[INSTRUCTIONS TO FOLLOW]
Word for word and without images, transcribe all of the records.

Dataset entries:

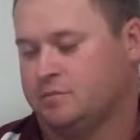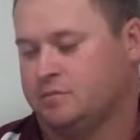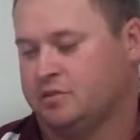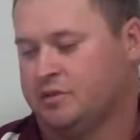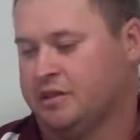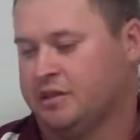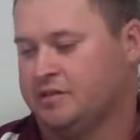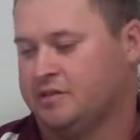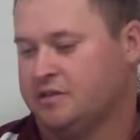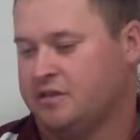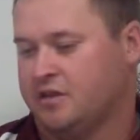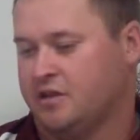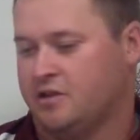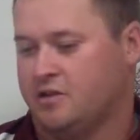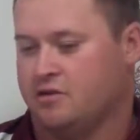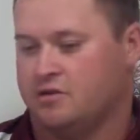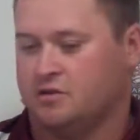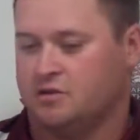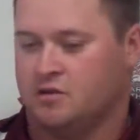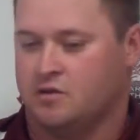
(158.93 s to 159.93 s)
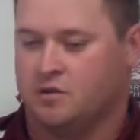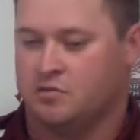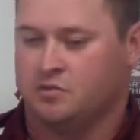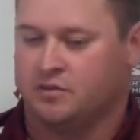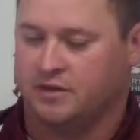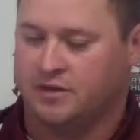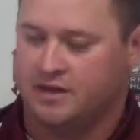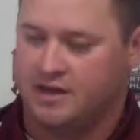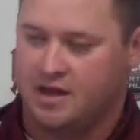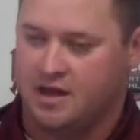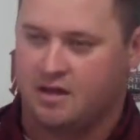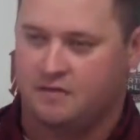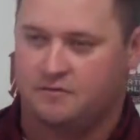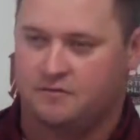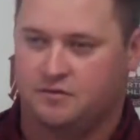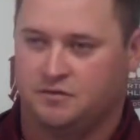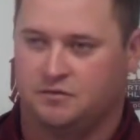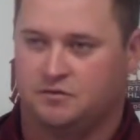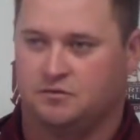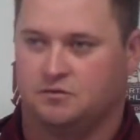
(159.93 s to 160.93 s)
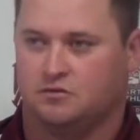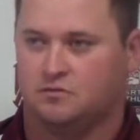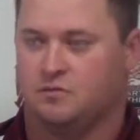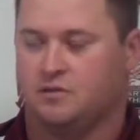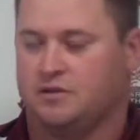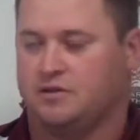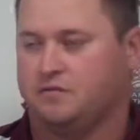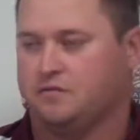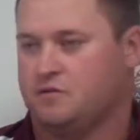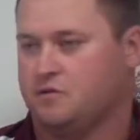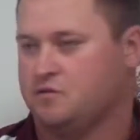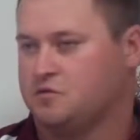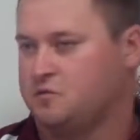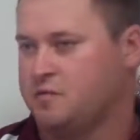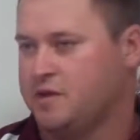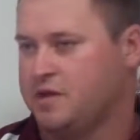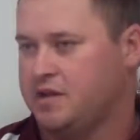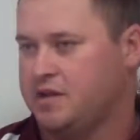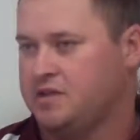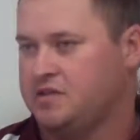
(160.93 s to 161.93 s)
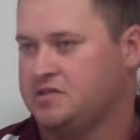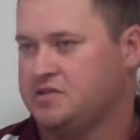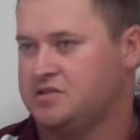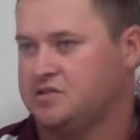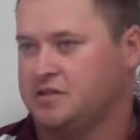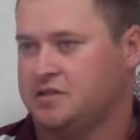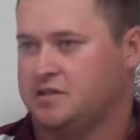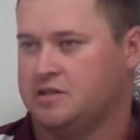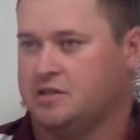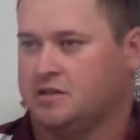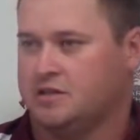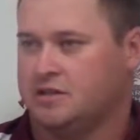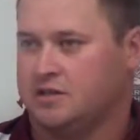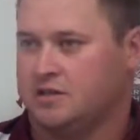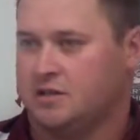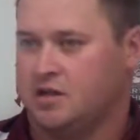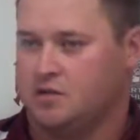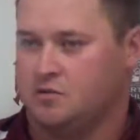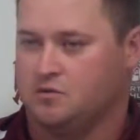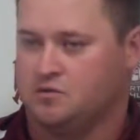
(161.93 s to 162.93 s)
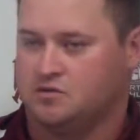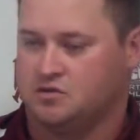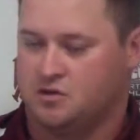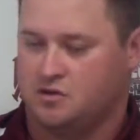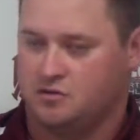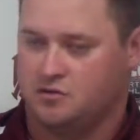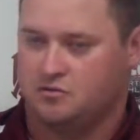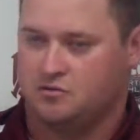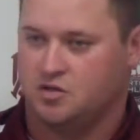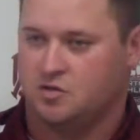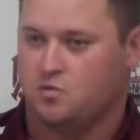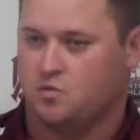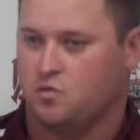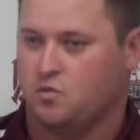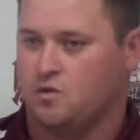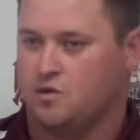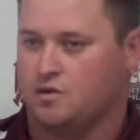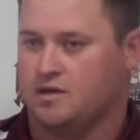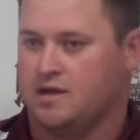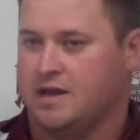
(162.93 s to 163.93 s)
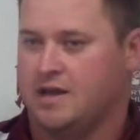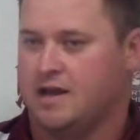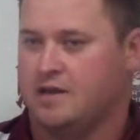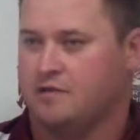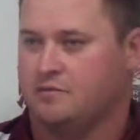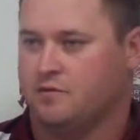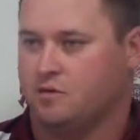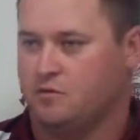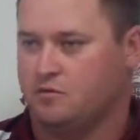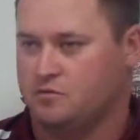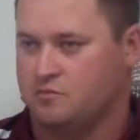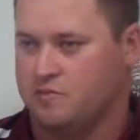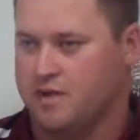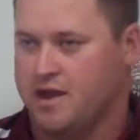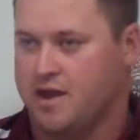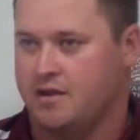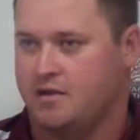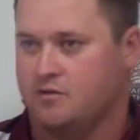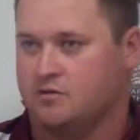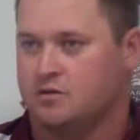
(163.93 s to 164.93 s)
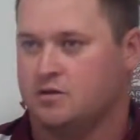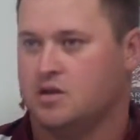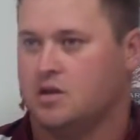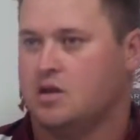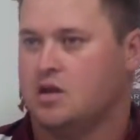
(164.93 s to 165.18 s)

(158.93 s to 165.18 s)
Played there, I played outfield, played first base, and I was our #1 guy on the mound,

[SOLUTION TO THIS PROBLEM]
(158.93 s to 159.93 s)
(159.93 s to 160.93 s)
(160.93 s to 161.93 s)
(161.93 s to 162.93 s)
(162.93 s to 163.93 s)
(163.93 s to 164.93 s)
(164.93 s to 165.18 s)

(158.93 s to 165.18 s)
Played there, I played outfield, played first base, and I was our #1 guy on the mound,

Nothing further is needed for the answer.